The people below cried out as one and flung themselves to their knees on the rocky floor. He turned to see her gazing out over them, nodding in satisfaction. There was something like a smile on her webbed lips.
“Yes, Brother Fist’s angel has returned,” she called out, her voice echoing hollowly off the stone walls. “Stand and welcome her back into your love.”
Scylla took his arm. One by one the people below struggled to their feet and formed a double row at the foot of the ramp. Most had their heads bowed and their hands clasped loosely before them.
Those that could.
They started down. Marchey’s eyes had adjusted to the dim lighting by then, and what he saw chilled him to the bone. Each and every member of the unhappy honor guard had the gaunt, haunted look of a concentration-camp victim.
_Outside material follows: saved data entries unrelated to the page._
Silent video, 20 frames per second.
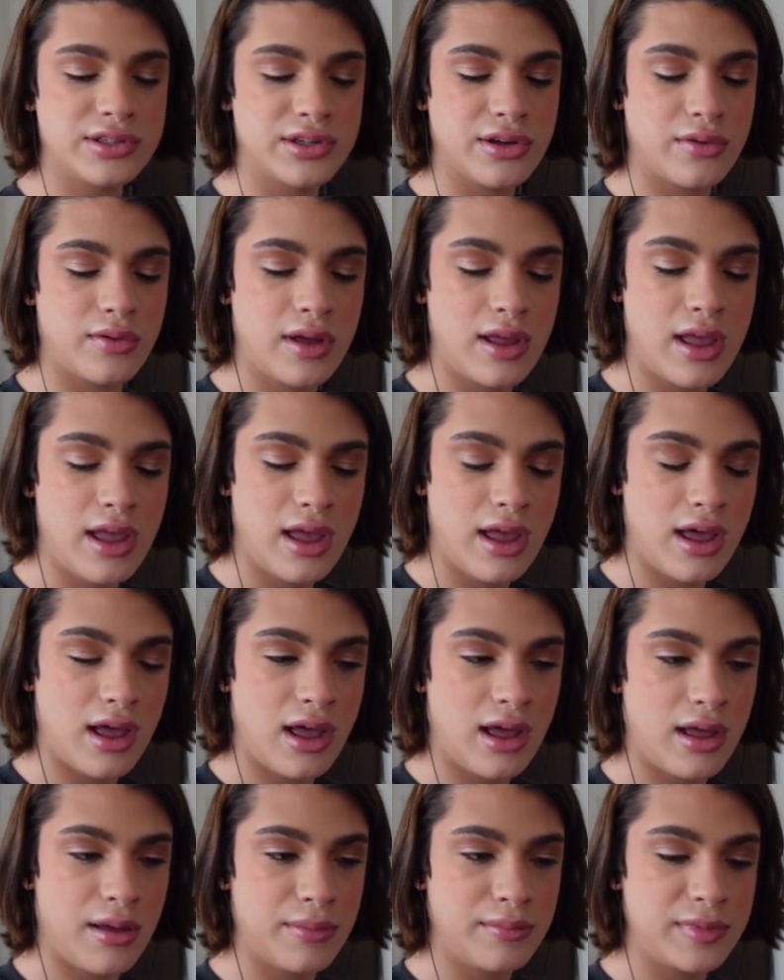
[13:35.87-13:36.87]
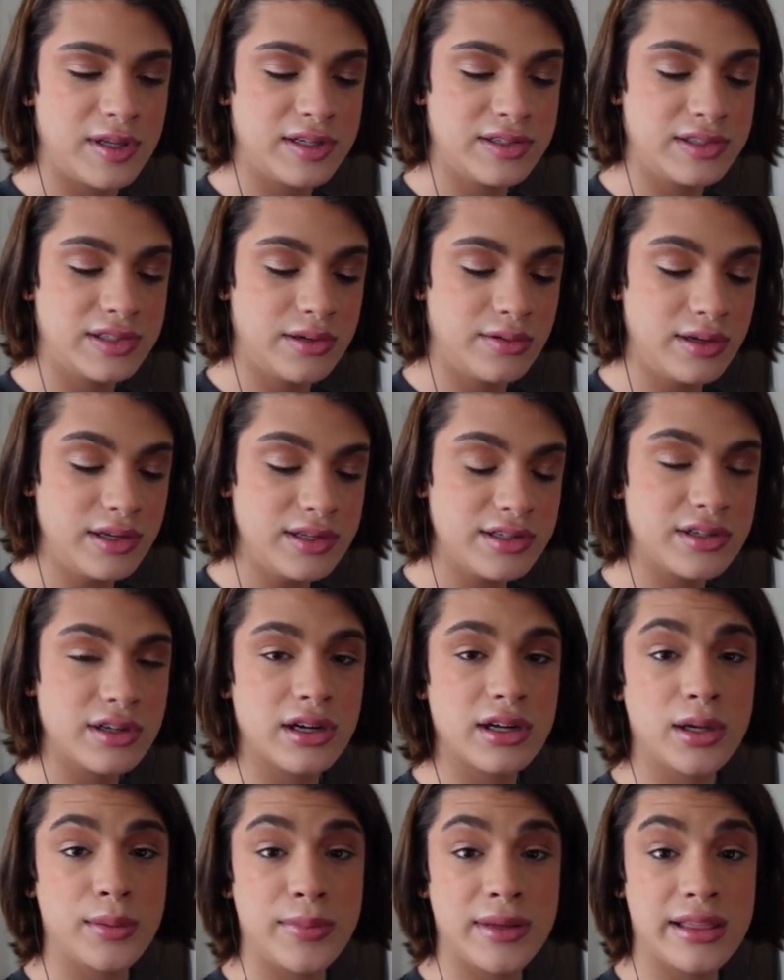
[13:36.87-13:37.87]
So, these series are
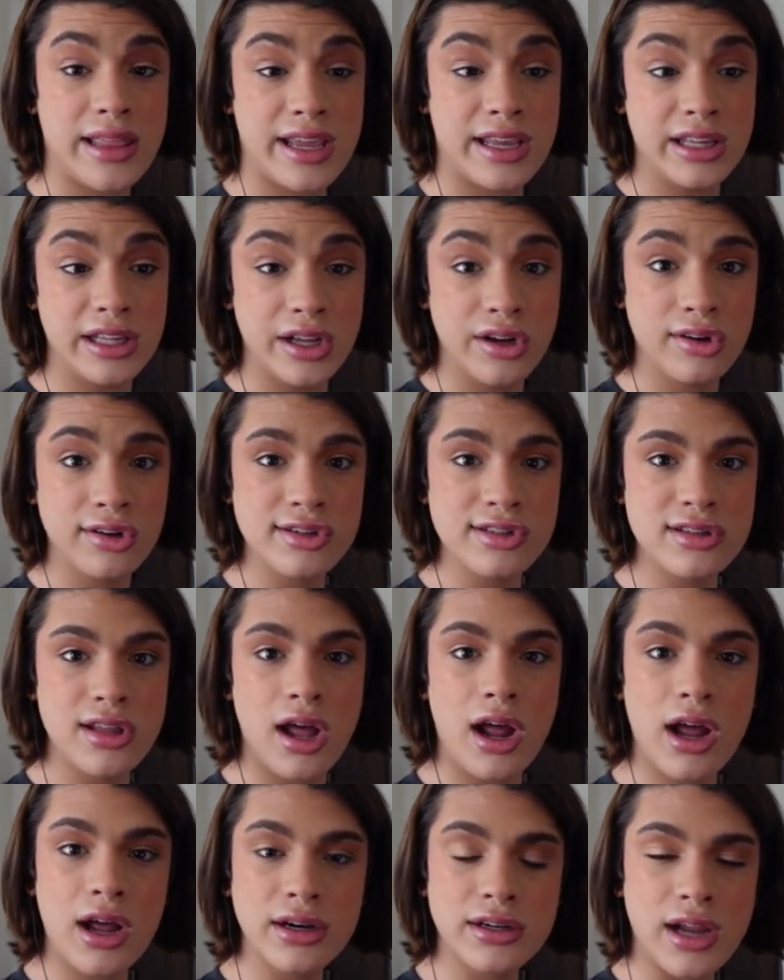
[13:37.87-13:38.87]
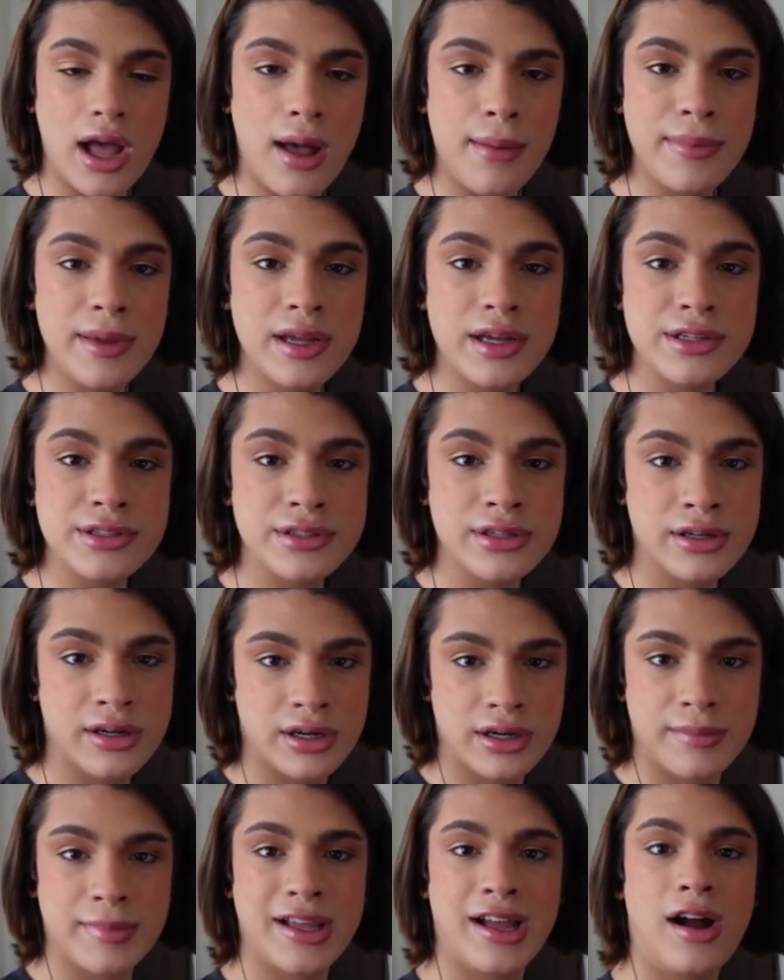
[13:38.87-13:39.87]
gonna be like years long, not because they're
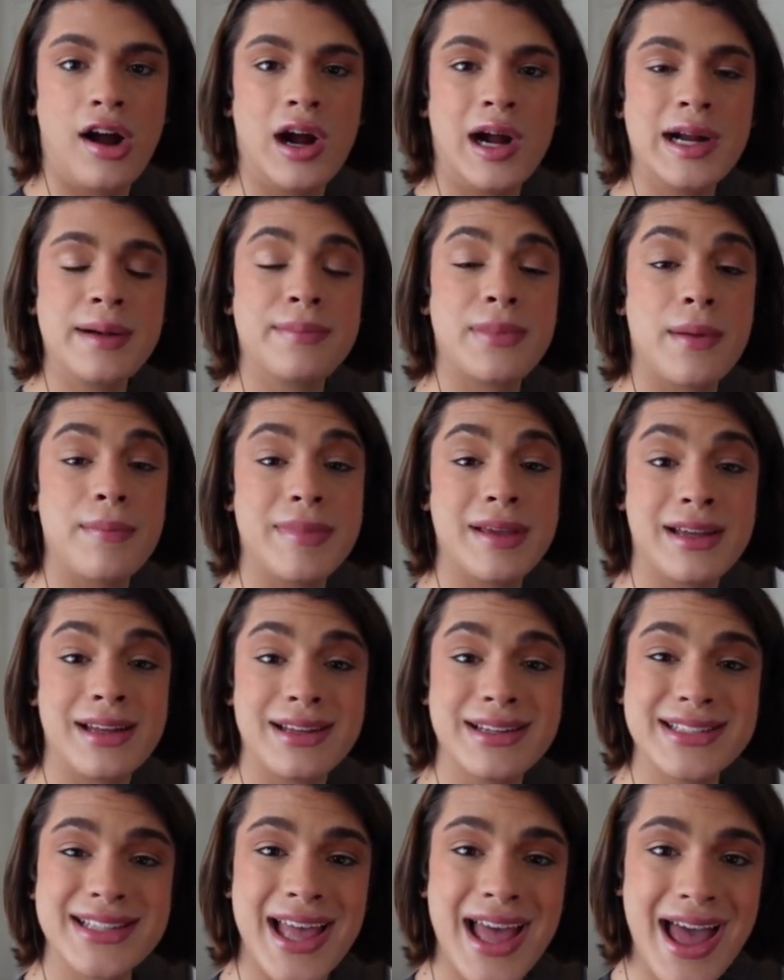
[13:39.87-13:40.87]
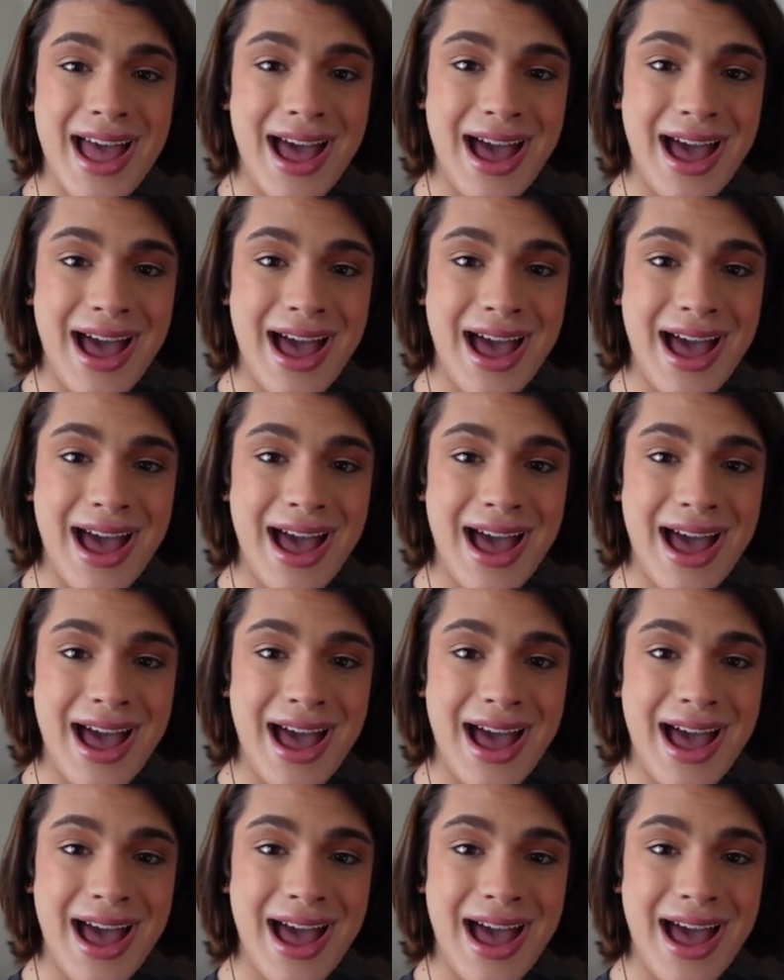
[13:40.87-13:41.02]
gonna be hard, but because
The best dressed among them wore little more than rags, even though the temperature in the bay had to be in the single digits.
Every one of them was in one way or another maimed and crippled.
They came abreast of the first in line, a gaunt black man with downcast eyes. He was missing one leg and leaned on a homemade plastic crutch. The hand on the crutch-brace was a blunt misshappen knot. His other arm ended at the wrist. The face of the woman next to him was a mass of purplish scar tissue wrapped around one brown, fearful eye. Similar scarring covered her neck and disappeared down the front of her torn and greasy coverall. Marchey did not need to see the few strands of hair left on her pale, blistered skull or the tremors that racked her thin frame to recognize the signs of severe radiation exposure.
Marchey ached to reach out and wipe the pain away, to see if her face could still be found under the horror that had been done to it. But Scylla towed him relentlessly down the line past a man whose arms had been broken and not properly straightened before they set, which had left him looking like he had an extra set of elbows. Across from him was a coughing woman with black blood on her lips and and a body warped by arthritis.
It seemed he had been brought here for good reason. It appeared he had his work cut out for him.
Still, to make her and these others stand here like this! “All right, Scylla,” he said curtly, “I’ve seen enough. Unless you have a very good medical facility—which looks pretty damned unlikely—I can treat these patients better in the small clinic on my ship.”